Bridging the “last mile” from science and policy to the public is a tenet of the Sendai Framework for Disaster Risk Reduction, a global agreement adopted last year.

That can include recasting sometimes jargon-ridden documents or websites to make sense to non-specialists.

“There has to be an effort to make sure that messages are readable for the public,” said Ms. Marzia Santini of Italy’s Civil Protection Department.

“In Italy, we have volunteers – ordinary citizens, not professionals – talking to other citizens about risks and how to behave in the event that hazard strikes, how to know more about the basics of risk management and so on,” she said.

Greece, meanwhile, deploys  a “tsunami tank”. By cranking a handle, passersby generate model tsunamis and see their impact.

“This really motivates people to ask about tsunamis, so we have a great opportunity to tell them about risk,” said Ms. Areti Plessa of the Institute of Geodynamics at the National Observatory of Athens.

Involving people in reducing their own risk is important, for example by putting up warning signs that show evacuation routes to higher ground and holding exercises – a tried and tested practice in tsunami-prone Japan.

In April, Israel organized its “Blue Wave” exercise, in cooperation with Greece, Italy and Turkey.  Two weeks beforehand, the authorities put up tsunami signs – which are there to stay – thereby generating public attention for the exercise.

“It’s a game-changer,” said Mr. Amir Yahav, of Israel’s National Emergency Management Authority.

ICG/NEAMTWS members will hold a regional-scale exercise next year.

Tsunamis, normally caused by earthquakes under the ocean floor, are relatively rare. But they can be deadly: in the past 100 years, 58 have cost more than 260,000 lives. The average death toll, 4,600 per disaster, surpasses that of any other natural hazard.

The deadliest of all was the 2004 Indian Ocean tsunami. It killed an estimated 227,000 people in 14 countries, with Indonesia, Sri Lanka, India and Thailand hardest-hit. With 9,000 tourists from dozens of other nations among the victims, the disaster had the worst global impact by a natural hazard in recorded history.

Sweden lost more than 500 of its citizens. That underscored the need to raise awareness in countries far from tsunami risk zones. The Swedish government “Krisinformation” advice portal includes advice on tsunamis and a host of other natural hazards.

“It’s a way to communicate directly with the public.

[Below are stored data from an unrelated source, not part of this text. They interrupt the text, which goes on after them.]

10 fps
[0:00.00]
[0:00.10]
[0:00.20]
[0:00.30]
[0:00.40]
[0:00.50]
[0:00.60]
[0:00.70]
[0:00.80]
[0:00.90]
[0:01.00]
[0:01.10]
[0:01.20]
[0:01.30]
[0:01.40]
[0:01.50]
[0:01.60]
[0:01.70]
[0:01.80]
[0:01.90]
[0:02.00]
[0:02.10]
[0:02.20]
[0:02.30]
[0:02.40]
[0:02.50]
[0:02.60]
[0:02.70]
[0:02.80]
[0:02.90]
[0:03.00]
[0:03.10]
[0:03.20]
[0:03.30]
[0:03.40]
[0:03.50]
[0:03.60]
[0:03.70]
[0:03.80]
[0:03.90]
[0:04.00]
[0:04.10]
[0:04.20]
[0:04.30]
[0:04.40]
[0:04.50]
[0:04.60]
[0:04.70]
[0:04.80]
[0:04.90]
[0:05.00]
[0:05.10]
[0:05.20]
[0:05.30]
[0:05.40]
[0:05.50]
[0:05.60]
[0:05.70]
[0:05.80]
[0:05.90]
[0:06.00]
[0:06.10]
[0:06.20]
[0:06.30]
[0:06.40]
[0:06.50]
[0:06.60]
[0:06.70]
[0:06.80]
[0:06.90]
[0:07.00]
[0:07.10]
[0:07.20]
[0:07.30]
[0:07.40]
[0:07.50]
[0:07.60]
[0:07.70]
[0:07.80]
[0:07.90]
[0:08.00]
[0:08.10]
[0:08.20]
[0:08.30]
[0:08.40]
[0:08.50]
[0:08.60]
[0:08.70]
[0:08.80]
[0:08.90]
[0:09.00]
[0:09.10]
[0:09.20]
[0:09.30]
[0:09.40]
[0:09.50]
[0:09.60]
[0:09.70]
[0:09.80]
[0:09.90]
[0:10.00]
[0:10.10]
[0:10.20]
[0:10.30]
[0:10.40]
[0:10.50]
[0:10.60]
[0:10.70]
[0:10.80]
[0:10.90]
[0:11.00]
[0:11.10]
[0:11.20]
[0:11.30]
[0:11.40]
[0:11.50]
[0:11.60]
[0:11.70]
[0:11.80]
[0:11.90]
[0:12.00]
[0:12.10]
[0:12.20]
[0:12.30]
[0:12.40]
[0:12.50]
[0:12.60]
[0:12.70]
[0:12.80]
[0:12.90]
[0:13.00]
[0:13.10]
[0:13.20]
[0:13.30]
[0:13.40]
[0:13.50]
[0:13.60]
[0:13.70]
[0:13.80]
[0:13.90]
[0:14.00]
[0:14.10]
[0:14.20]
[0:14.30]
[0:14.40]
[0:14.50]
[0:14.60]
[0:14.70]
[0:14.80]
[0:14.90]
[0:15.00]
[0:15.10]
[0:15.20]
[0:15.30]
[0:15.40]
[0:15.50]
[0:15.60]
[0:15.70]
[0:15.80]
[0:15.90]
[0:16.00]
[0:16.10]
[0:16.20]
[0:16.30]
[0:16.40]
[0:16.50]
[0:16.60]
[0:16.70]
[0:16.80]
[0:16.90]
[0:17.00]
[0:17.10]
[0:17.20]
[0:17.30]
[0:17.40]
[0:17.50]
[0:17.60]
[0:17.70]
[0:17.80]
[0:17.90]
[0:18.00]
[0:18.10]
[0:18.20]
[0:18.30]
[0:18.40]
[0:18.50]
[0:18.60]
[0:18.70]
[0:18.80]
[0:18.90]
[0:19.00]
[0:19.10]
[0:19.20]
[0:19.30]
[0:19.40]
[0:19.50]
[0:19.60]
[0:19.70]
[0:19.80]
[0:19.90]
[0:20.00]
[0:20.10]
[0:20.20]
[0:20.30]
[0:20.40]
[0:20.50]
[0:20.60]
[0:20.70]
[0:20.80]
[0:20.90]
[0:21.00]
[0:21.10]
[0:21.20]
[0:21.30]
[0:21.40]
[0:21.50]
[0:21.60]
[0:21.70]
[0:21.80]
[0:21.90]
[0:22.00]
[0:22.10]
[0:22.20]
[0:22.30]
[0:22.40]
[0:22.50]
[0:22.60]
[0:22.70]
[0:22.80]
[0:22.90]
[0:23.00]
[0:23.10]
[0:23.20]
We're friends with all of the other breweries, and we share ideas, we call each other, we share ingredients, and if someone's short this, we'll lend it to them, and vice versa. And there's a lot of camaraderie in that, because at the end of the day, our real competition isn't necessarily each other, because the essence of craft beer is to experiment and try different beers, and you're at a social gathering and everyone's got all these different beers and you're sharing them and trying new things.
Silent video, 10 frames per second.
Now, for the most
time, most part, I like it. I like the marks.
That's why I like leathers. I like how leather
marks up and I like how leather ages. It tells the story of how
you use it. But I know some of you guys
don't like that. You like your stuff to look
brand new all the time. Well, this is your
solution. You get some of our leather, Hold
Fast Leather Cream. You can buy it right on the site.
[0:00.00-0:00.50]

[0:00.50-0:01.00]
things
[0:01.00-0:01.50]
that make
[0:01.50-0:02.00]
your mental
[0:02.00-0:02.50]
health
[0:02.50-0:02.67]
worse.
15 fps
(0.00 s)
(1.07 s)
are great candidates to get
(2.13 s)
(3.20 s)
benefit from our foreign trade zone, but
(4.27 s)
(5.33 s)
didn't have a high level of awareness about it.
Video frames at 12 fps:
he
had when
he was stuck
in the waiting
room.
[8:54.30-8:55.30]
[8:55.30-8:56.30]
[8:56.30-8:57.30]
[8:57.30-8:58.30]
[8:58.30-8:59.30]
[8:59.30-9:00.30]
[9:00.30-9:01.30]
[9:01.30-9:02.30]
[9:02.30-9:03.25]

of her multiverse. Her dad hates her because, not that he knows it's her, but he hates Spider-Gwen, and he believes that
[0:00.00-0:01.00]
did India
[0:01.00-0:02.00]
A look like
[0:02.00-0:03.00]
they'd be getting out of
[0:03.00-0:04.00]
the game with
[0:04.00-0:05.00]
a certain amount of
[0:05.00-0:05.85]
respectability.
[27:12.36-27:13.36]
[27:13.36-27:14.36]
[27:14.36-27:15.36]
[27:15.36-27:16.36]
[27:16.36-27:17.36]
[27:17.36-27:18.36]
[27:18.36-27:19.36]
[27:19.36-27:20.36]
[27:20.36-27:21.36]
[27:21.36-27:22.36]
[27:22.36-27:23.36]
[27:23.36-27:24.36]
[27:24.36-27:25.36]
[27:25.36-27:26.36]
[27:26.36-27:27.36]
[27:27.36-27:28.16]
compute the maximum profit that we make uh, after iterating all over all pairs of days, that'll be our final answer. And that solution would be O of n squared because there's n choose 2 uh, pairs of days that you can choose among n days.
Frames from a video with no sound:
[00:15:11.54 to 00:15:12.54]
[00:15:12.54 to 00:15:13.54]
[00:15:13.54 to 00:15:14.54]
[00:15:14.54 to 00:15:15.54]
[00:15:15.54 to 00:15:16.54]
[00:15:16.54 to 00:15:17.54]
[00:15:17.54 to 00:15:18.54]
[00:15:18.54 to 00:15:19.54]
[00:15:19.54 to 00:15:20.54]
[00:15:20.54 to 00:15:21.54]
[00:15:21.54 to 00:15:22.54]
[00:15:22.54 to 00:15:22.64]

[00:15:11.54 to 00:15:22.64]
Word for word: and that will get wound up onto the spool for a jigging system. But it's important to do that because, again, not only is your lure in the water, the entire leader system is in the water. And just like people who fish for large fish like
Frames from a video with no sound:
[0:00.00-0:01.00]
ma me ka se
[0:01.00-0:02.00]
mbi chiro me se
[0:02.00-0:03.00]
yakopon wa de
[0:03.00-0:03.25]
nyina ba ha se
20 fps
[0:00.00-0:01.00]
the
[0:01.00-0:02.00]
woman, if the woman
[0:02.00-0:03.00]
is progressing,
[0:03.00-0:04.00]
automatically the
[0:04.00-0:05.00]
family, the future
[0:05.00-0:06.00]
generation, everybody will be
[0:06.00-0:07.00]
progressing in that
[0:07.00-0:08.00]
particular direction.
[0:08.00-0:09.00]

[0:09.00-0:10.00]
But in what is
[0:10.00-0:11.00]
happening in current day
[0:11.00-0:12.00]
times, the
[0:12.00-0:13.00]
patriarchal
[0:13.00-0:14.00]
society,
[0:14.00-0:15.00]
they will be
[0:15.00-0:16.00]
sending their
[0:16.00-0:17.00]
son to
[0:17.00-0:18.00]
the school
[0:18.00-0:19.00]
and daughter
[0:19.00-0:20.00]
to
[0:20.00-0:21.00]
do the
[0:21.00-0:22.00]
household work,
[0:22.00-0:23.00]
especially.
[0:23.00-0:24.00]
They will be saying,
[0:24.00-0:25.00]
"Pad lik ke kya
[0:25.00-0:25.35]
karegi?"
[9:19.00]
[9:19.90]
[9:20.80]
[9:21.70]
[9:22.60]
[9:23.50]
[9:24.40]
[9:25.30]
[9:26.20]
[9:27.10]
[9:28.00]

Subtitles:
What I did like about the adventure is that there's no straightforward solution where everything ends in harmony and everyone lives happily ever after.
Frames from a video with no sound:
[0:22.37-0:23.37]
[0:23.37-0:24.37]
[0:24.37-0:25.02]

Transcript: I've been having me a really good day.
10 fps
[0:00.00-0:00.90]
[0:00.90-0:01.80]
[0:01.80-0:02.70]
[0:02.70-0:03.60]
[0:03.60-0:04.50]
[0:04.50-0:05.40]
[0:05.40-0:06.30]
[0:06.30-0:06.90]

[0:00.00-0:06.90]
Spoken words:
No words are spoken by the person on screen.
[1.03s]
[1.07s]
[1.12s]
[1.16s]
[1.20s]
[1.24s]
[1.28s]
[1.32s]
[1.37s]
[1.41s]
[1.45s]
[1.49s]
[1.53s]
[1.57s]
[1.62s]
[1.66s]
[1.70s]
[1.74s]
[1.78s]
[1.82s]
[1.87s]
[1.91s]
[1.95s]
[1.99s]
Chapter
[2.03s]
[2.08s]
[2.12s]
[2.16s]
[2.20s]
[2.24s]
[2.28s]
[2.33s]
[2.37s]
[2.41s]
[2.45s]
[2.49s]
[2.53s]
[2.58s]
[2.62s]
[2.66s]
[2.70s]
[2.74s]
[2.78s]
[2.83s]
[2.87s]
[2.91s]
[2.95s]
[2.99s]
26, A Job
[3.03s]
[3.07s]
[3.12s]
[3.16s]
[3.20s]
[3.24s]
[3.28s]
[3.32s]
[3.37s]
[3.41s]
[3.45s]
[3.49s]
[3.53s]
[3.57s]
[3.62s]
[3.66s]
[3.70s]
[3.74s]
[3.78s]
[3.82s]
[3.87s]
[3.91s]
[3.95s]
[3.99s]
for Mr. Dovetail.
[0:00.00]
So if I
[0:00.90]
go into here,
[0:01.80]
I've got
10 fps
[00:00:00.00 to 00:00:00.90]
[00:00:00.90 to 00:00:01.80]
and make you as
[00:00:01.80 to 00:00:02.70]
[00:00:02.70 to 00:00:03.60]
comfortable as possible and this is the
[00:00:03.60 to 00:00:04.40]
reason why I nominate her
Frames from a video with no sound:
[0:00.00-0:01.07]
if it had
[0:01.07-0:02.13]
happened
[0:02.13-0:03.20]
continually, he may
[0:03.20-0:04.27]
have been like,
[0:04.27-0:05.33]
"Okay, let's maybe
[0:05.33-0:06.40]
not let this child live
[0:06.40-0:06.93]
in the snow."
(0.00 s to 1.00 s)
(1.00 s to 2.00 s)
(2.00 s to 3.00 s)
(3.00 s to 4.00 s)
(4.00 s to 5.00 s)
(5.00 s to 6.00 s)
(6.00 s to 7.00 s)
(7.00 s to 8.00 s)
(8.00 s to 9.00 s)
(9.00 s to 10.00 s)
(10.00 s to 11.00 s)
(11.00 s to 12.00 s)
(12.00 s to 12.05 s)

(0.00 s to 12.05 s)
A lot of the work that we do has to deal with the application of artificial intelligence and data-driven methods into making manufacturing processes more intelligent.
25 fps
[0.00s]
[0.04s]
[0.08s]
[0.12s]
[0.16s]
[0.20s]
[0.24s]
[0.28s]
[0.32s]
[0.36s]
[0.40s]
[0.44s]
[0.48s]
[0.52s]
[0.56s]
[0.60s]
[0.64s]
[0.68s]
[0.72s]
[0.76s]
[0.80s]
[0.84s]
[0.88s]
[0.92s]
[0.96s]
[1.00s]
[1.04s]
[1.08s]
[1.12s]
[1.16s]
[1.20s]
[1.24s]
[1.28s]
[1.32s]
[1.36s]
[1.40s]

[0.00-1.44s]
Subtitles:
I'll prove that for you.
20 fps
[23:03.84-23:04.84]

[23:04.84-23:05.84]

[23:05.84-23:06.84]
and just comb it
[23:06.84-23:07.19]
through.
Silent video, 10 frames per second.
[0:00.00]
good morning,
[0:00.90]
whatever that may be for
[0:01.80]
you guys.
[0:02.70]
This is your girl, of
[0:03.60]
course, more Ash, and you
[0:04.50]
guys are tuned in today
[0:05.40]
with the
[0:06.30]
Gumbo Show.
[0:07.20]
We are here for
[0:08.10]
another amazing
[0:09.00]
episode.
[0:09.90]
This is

It’s short and simple,” said Kenneth Lundmark of the Swedish Civil Contingencies Agency.

ICG/NEAMTWS members also plan a new drive next year to bring the region’s tourism industry on board, echoing efforts elsewhere that have seen the sector become a player in risk reduction.

In the wake of the Indian Ocean tragedy, the international community set up regional tsunami warning systems overseen by the Intergovernmental Oceanographic Commission, part of the UN science agency UNESCO.

Ironically, the very scale of the 2004 disaster and the 2011 tsunami in Japan creates challenges, said Professor Yalciner.

“They caused a huge increase in awareness. But people think that in the Mediterranean, or the Atlantic, a tsunami is going to be very small. Even a small one, however, can mean loss of life and damage,” he explained.

The region has seen serious tsunamis in the past.

The most notorious was caused by the 1755 Lisbon earthquake. Tens of thousands died in Portugal, Spain and Morocco, in what is believed to be history’s second-deadliest tsunami. Italy’s 1908 Messina earthquake and tsunami also cost thousands of lives.